Goldman Sachs coroa Bitcoin como uma nova classe de ativos

As criptomoedas podem ser arriscadas e voláteis, mas a Goldman Sachs acredita que moedas digitais como o Bitcoin são uma nova classe de ativos investíveis.

Depois de anos de clientes institucionais perguntando o que são criptomoedas, Mathew McDermott, chefe global de ativos digitais da Goldman Sachs, disse em um relatório de pesquisa que os clientes agora estão perguntando como podem aprender mais sobre o assunto. Os investidores institucionais querem saber como as criptomoedas se enquadram em seus portfólios e como obter acesso às unidades físicas ou à exposição por meio de outros produtos. 

“Os clientes e outros estão tratando-o em grande parte como uma nova classe de ativos, o que é notável – não é sempre que testemunhamos o surgimento de uma nova classe de ativos”, escreveu McDermott.

A posição da Goldman Sachs diverge da sua visão de apenas um ano atrás, quando declarou em maio de 2020 que as criptomoedas, incluindo o Bitcoin, não eram uma classe de ativos. Sua reviravolta ocorre no momento em que os reguladores federais emitem alertas para que os investidores tenham cautela ao investir em moedas virtuais e alertam sobre fraudes relacionadas a criptomoedas.

Então, o que mudou a maré do Bitcoin e de outras moedas digitais, levando à nova postura do Goldman? “Demanda do cliente, pura e simples”, escreveu McDermott, acrescentando que a oferta de produtos é mais ampla e as pessoas estão mais interessadas agora em sua infraestrutura blockchain subjacente. O Bitcoin carrega seu próprio risco, em parte porque ainda é relativamente novo e está passando por uma fase de adoção, disse McDermott. Além disso, não se comporta como seria de esperar em relação a outros ativos e é mais semelhante a um ativo “de risco”, como uma ação ordinária.

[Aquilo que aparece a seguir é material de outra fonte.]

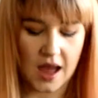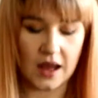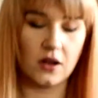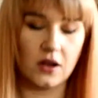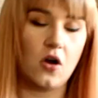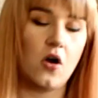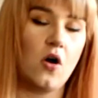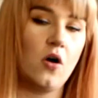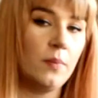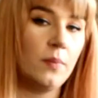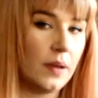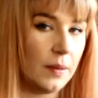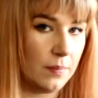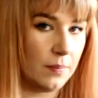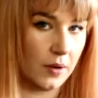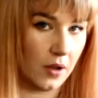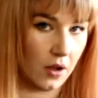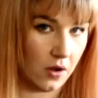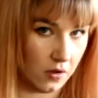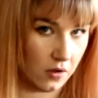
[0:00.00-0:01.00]
And on my
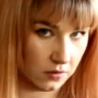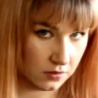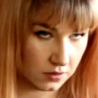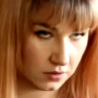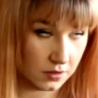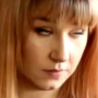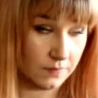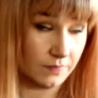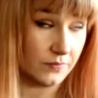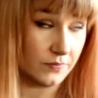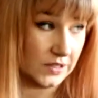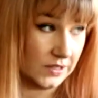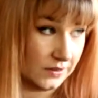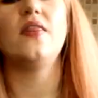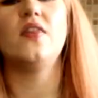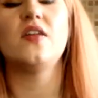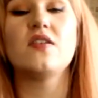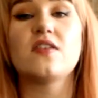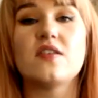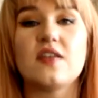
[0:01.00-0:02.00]
blog,
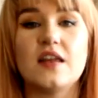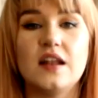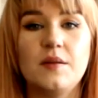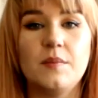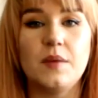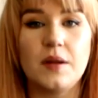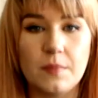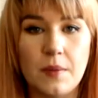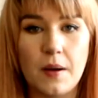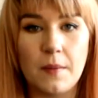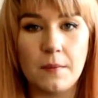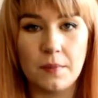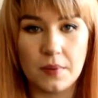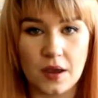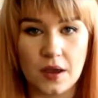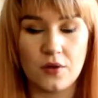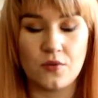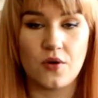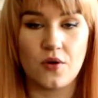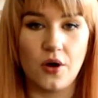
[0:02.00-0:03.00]
in the cinnamon
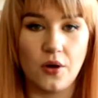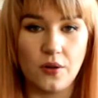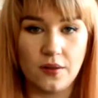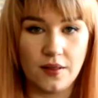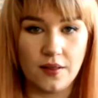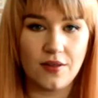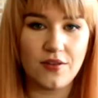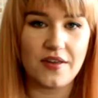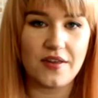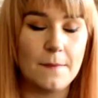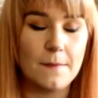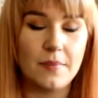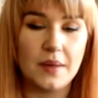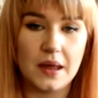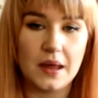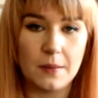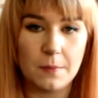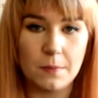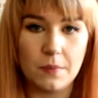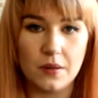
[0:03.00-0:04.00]
pumpkin rolls,
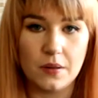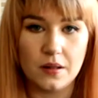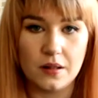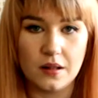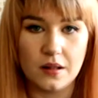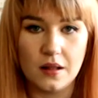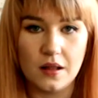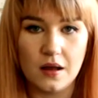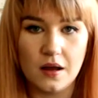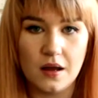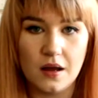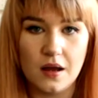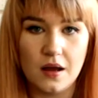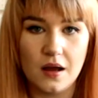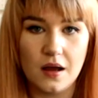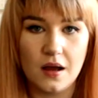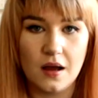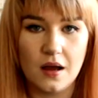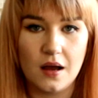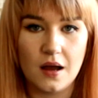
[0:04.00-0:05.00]
maple
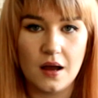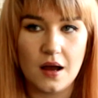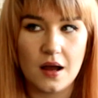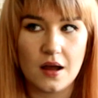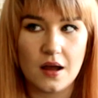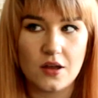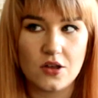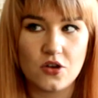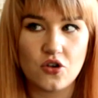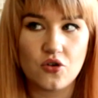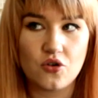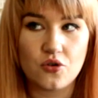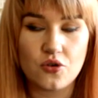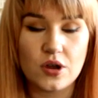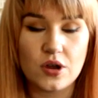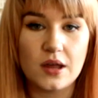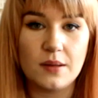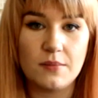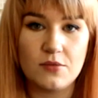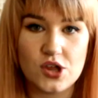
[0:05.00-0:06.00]

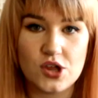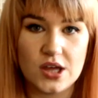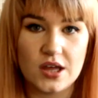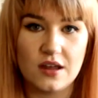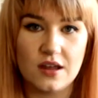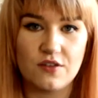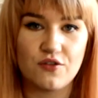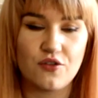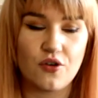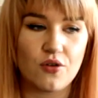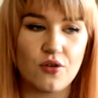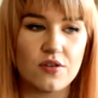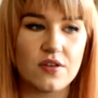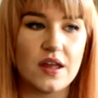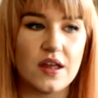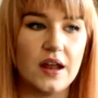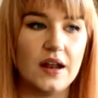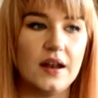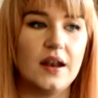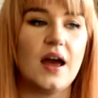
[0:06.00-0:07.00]
cream cheese
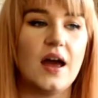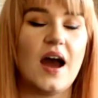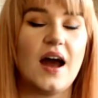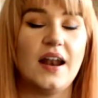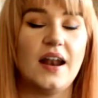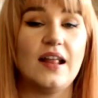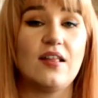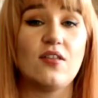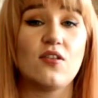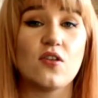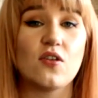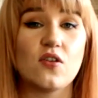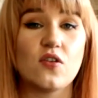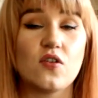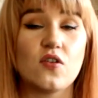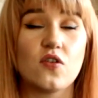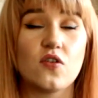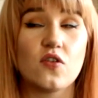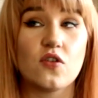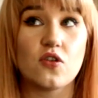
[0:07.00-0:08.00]
frosting, and it's
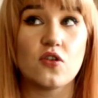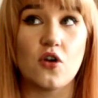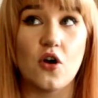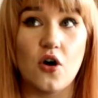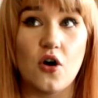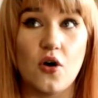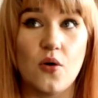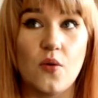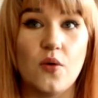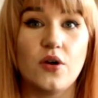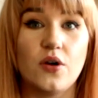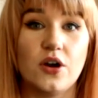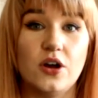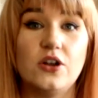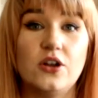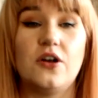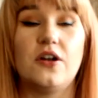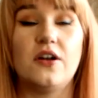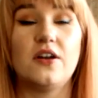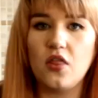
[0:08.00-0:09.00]
so
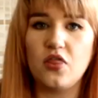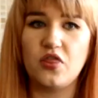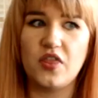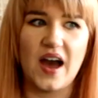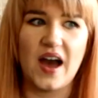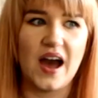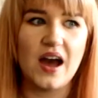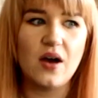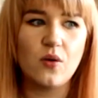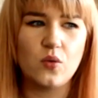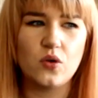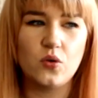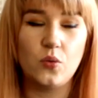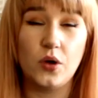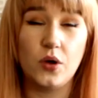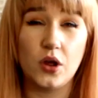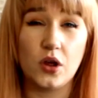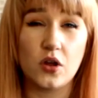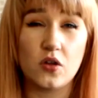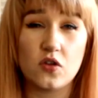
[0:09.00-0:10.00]
good, honestly. That would
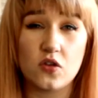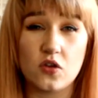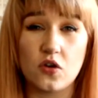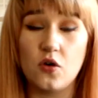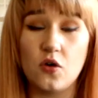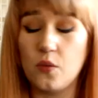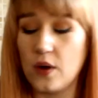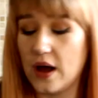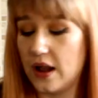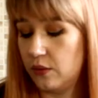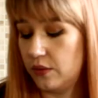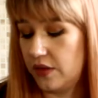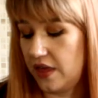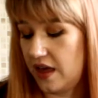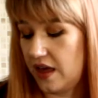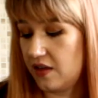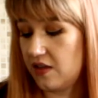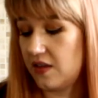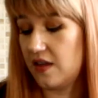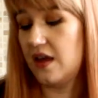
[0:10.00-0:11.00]
work so well with
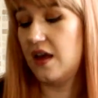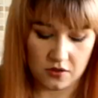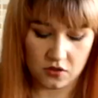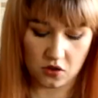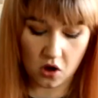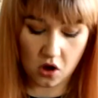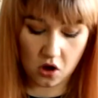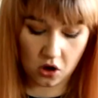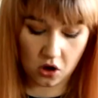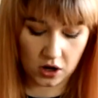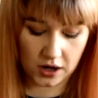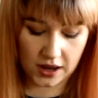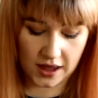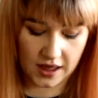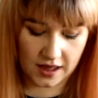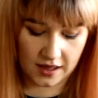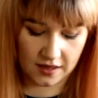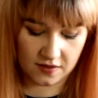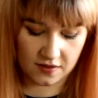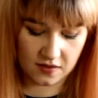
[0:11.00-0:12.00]
this. All
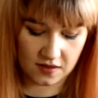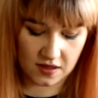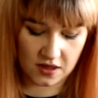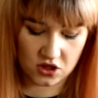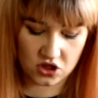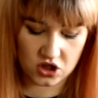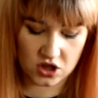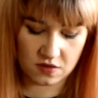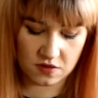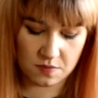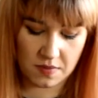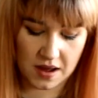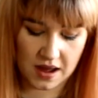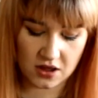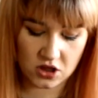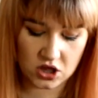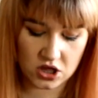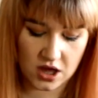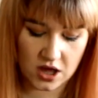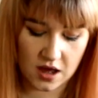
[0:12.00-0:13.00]
it is just
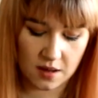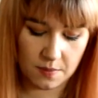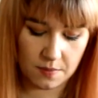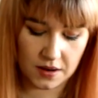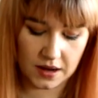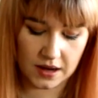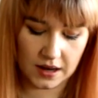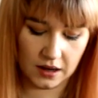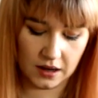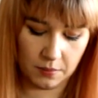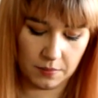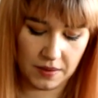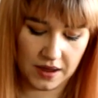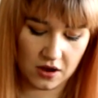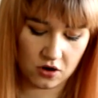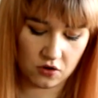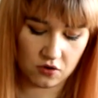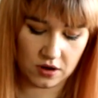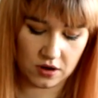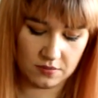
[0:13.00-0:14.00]
mash up a little bit
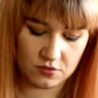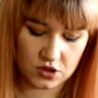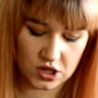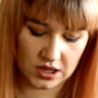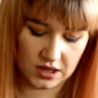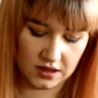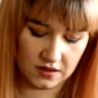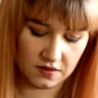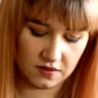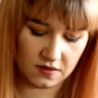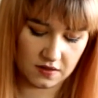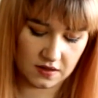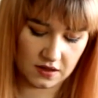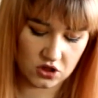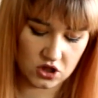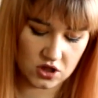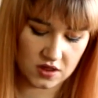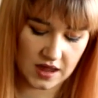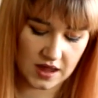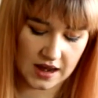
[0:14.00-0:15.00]
of cream cheese,
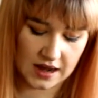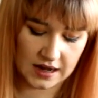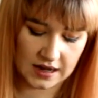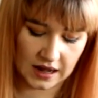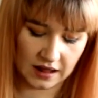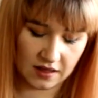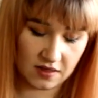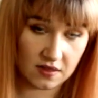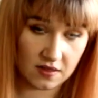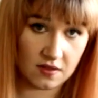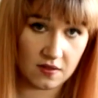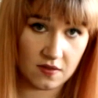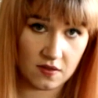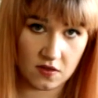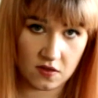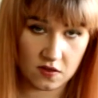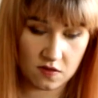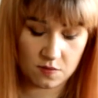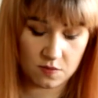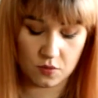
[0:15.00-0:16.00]
like just get it nice and
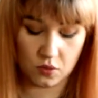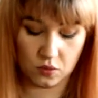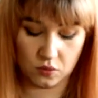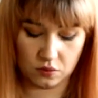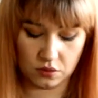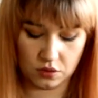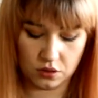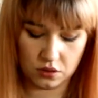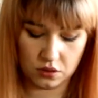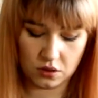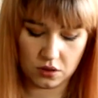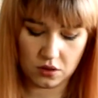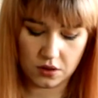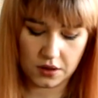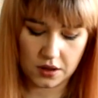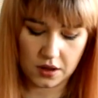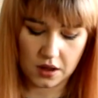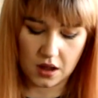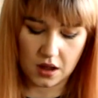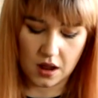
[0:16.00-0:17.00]
smooth.
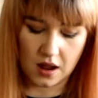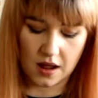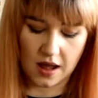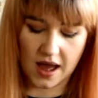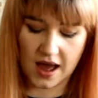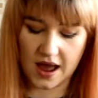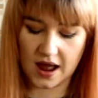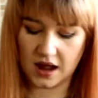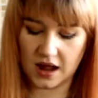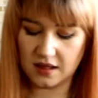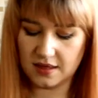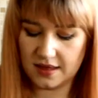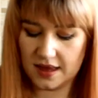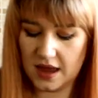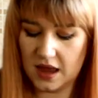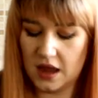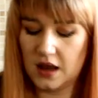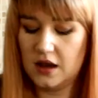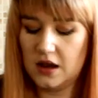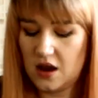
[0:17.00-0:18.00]
Add
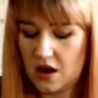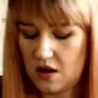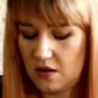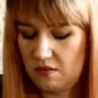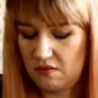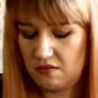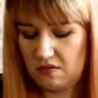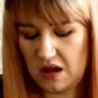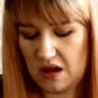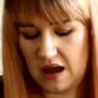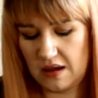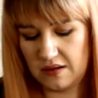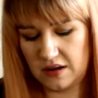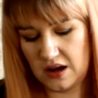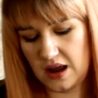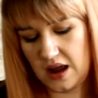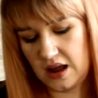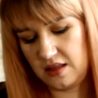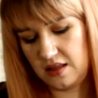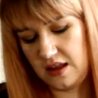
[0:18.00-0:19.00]
in, I'm going
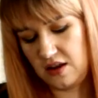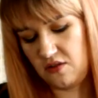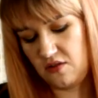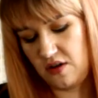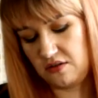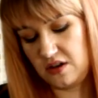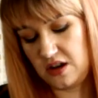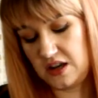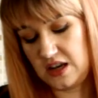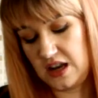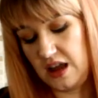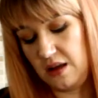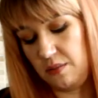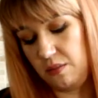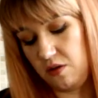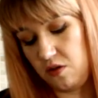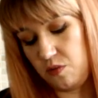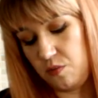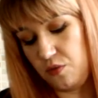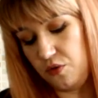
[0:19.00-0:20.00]
to add in around a
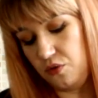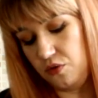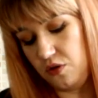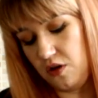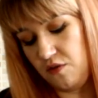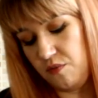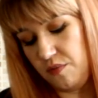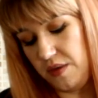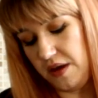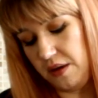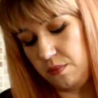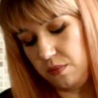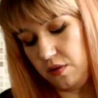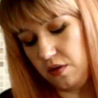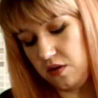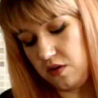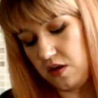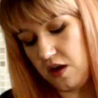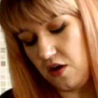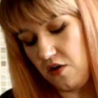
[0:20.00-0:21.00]
tablespoon of maple
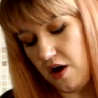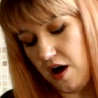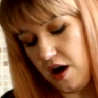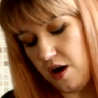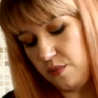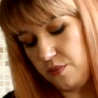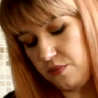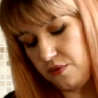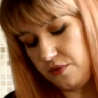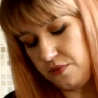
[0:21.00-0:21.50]
syrup,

Bitcoin e outras criptomoedas podem ser extremamente voláteis, com certeza. Apenas na semana passada, por exemplo, o Bitcoin caiu para US$ 31.248,62 no domingo, de uma alta de US$ 45.532,39 em 18 de maio, em parte devido a uma repressão regulatória na China.Esse declínio é ainda mais precipitado quando comparado aos máximos de US$ 64.000 do Bitcoin atingidos em abril.

Mesmo assim, McDermott disse que mais investidores institucionais estão migrando para esse espaço. A equipe de ativos digitais do Goldman conduziu uma pesquisa no início de março que mostrou que, dos 280 clientes que responderam, 40% têm exposição de alguma forma a criptomoedas, com 61% esperando que suas participações aumentem nos próximos 12 meses.